Data from the American Bankruptcy Institute shows commercial filings rose 14 percent in the first quarter of 2026 compared with a year earlier. Chapter 11 cases jumped 37 percent. Franchisee distress appears prominently in those numbers. One analysis in JD Supra highlighted the Hardee’s franchisee ARC Burger, which closed all 77 locations after its own Chapter 7 filing in April. The pattern repeats across concepts.
SeafoodSource reported in early June that two additional chains with seafood offerings filed for protection. World of Beer, which includes seafood dishes on its menu, sought Chapter 11 in August 2025 after closing 14 sites. Macroeconomic pressure, landlord debts, and franchisee litigation contributed to its cash-flow collapse, according to Restaurant Dive.
Franchisors face difficult choices. They can support struggling operators with royalty relief or marketing funds. They can terminate agreements and reclaim territories. Or they can watch units disappear one by one. Long John Silver’s parent company has already accepted a much smaller national presence. The chain’s website lists only 375 locations. Further attrition seems likely.
Consumers notice. Mall of America visitors lost their last easy access to battered fish and hush puppies. Minnesota becomes the latest state to lose the brand entirely. Similar exits have occurred quietly in other markets. The chain that once promised affordable seafood for families now serves a narrower audience in fewer places.

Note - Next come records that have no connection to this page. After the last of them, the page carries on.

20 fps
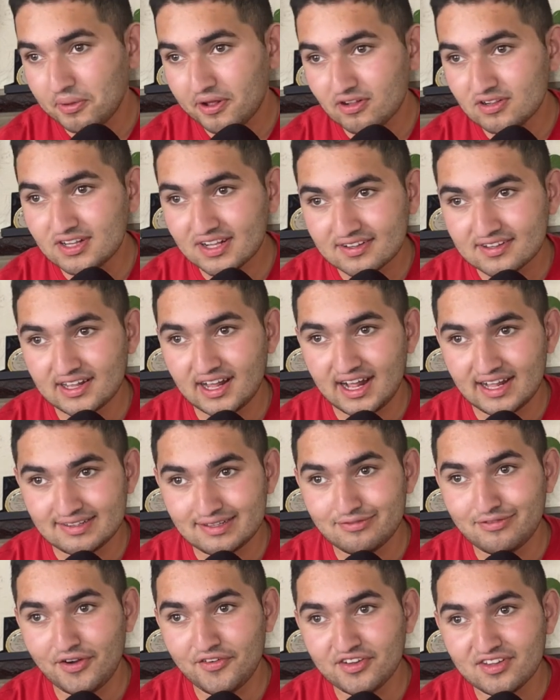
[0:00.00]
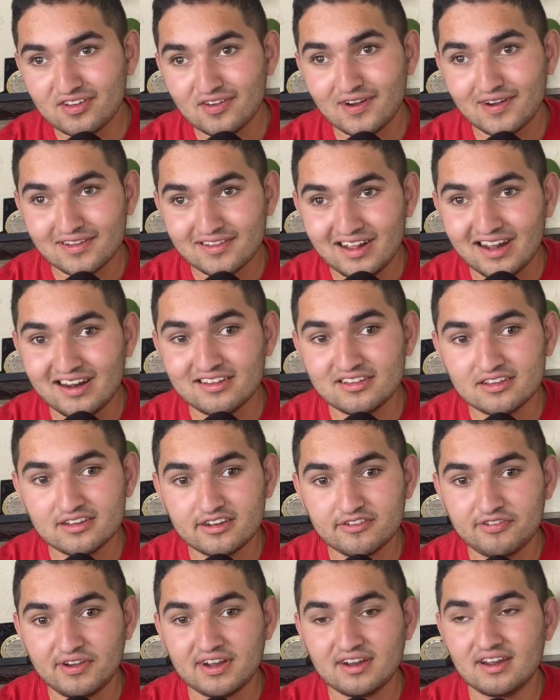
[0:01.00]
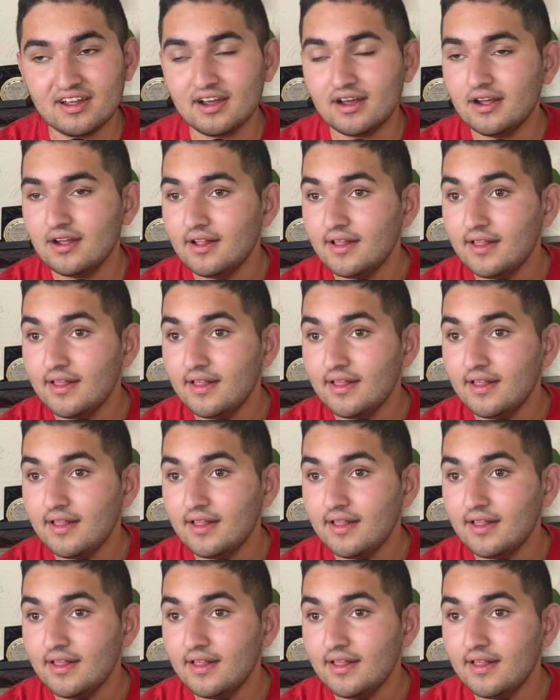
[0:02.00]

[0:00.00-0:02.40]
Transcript: Because this guy is a very, very talented defender.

Yet not every operator collapses. Some franchisees adapt by tightening operations, renegotiating leases, or adding delivery. Others diversify menus or invest in digital ordering. The strongest concepts survive by protecting unit economics above all. For many in the seafood segment, that threshold has grown harder to clear.
The Uplifted Foods case, first reported by the Minneapolis/St. Paul Business Journal and later covered by Yahoo Finance, offers a concise but telling snapshot. One small operator. One final location. One bankruptcy. The details are modest. The implications are not. When even a single-unit closure in a high-traffic mall triggers liquidation, the margin for error across the sector has clearly narrowed.
Broader economic signals remain mixed. Wage growth continues in many regions. Unemployment stays low. Still, diners allocate discretionary dollars with greater caution. Value menus have returned at several quick-service brands. Seafood operators, with their higher commodity costs, struggle to match those prices without sacrificing quality or margins. The math grows unforgiving.
So the contraction continues. Long John Silver’s shrinks. Red Lobster trims further. Franchisees large and small test the limits of reorganization or choose outright closure. The industry that fed millions of affordable seafood meals now recalibrates to a leaner footprint. Whether that new shape proves sustainable remains the central question. For Uplifted Foods and its creditors, the answer has already arrived.